# LF White Maxima Clam



## aquatic_expressions (Mar 17, 2006)

I just came back from visiting Tropiquarium in Michigan and they had the nicest maxima clam I laid my eyes on.

The mantle was white some black in it.

I would like to purchase one. If any sponsor here have any available please pm me with your price. My preference is smaller clams.

Thanks!


----------



## videosilva (Oct 14, 2013)

*Clams*

Why are clams so expensive ? Are they hard to come by, hard to keep or is it just high demand ?


----------



## aquatic_expressions (Mar 17, 2006)

The reason for the cost and why they are expensive I'm not 100% sure but Tropcaquarium was selling it for $50 I'm sure the price this side of the border will be higher...


----------



## zoapaly (Jul 10, 2013)

Shipping cost , us exchanges , cites and pay rent ,staffs , eclectic bill .........


----------



## Tristan (Aug 15, 2011)

The reason clams are so expensive right now is because of the Canadian Government....

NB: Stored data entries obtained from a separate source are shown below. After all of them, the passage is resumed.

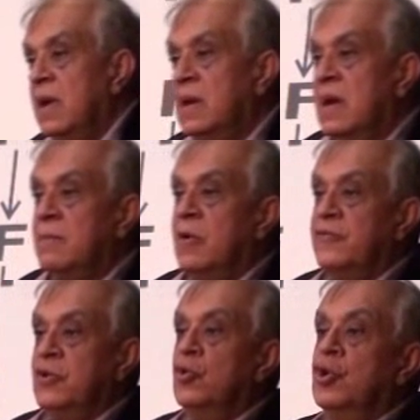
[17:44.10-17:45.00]
and I'm
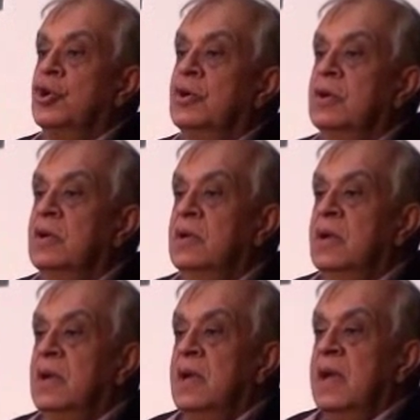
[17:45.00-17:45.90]
off the hook.
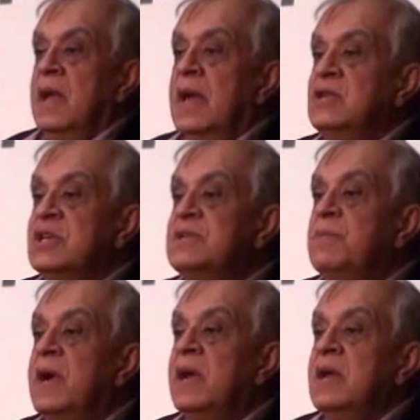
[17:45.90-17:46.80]
And
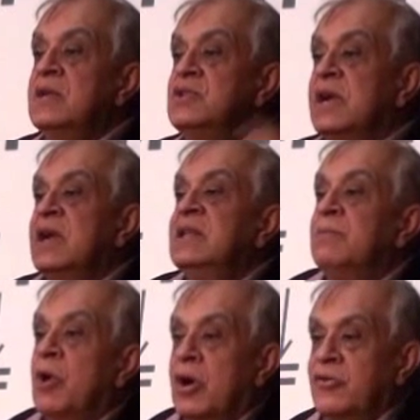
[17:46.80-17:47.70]
just by checking the
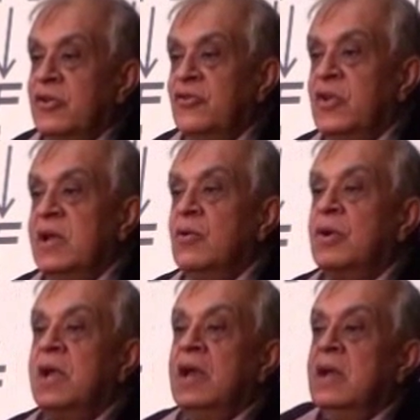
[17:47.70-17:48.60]
box and saying,
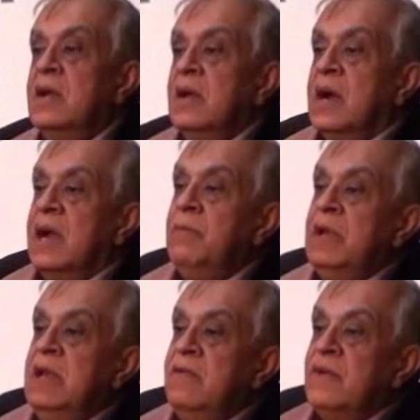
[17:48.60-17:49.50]
okay, I
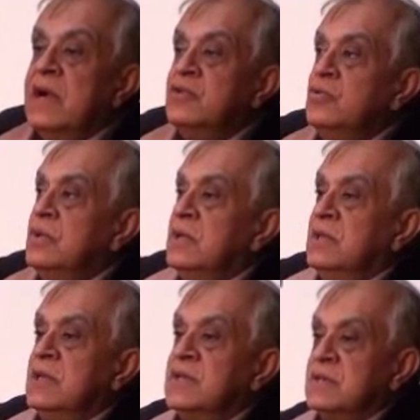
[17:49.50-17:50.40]
believe Raju
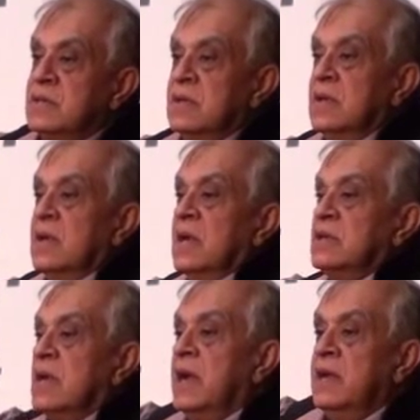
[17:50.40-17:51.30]
did this
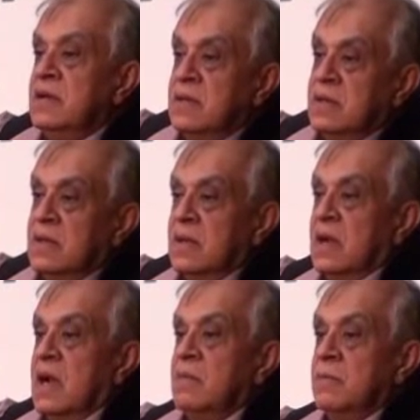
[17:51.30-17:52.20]
sign,
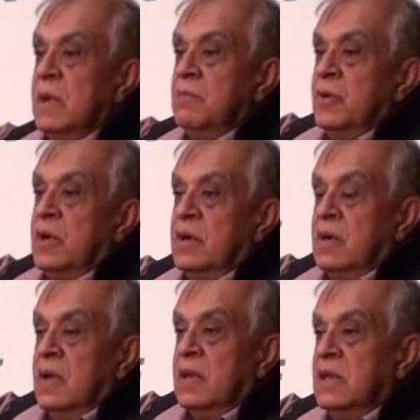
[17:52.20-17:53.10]
I'm a
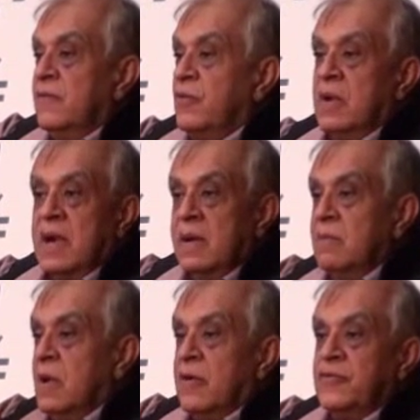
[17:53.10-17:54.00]
member, and therefore
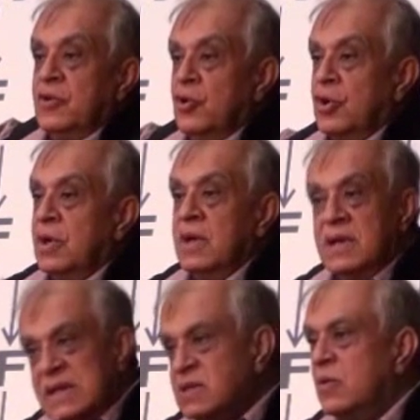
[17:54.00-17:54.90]
I'm off the
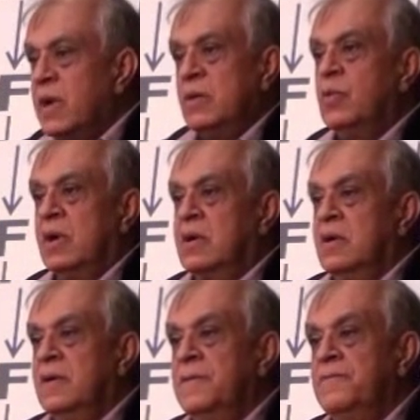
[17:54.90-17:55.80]
hook, doesn't quite work.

Originally you bought clams from a coral supplier and had to pay for cites just like normal coral. So clams would come in fairly cheap and be able to retail for 30-100 depending on colour. The market has grown and so have the prices. 

Recently the Canadian Government changed the way you can import them for some stupid fear of contaminating a mollusk industry that we don't really have... 

So now a store buys clams from Exporter A and ships them to a holding tank in the US or Singapore (because those are the only countries Canada will accept the import of clams from).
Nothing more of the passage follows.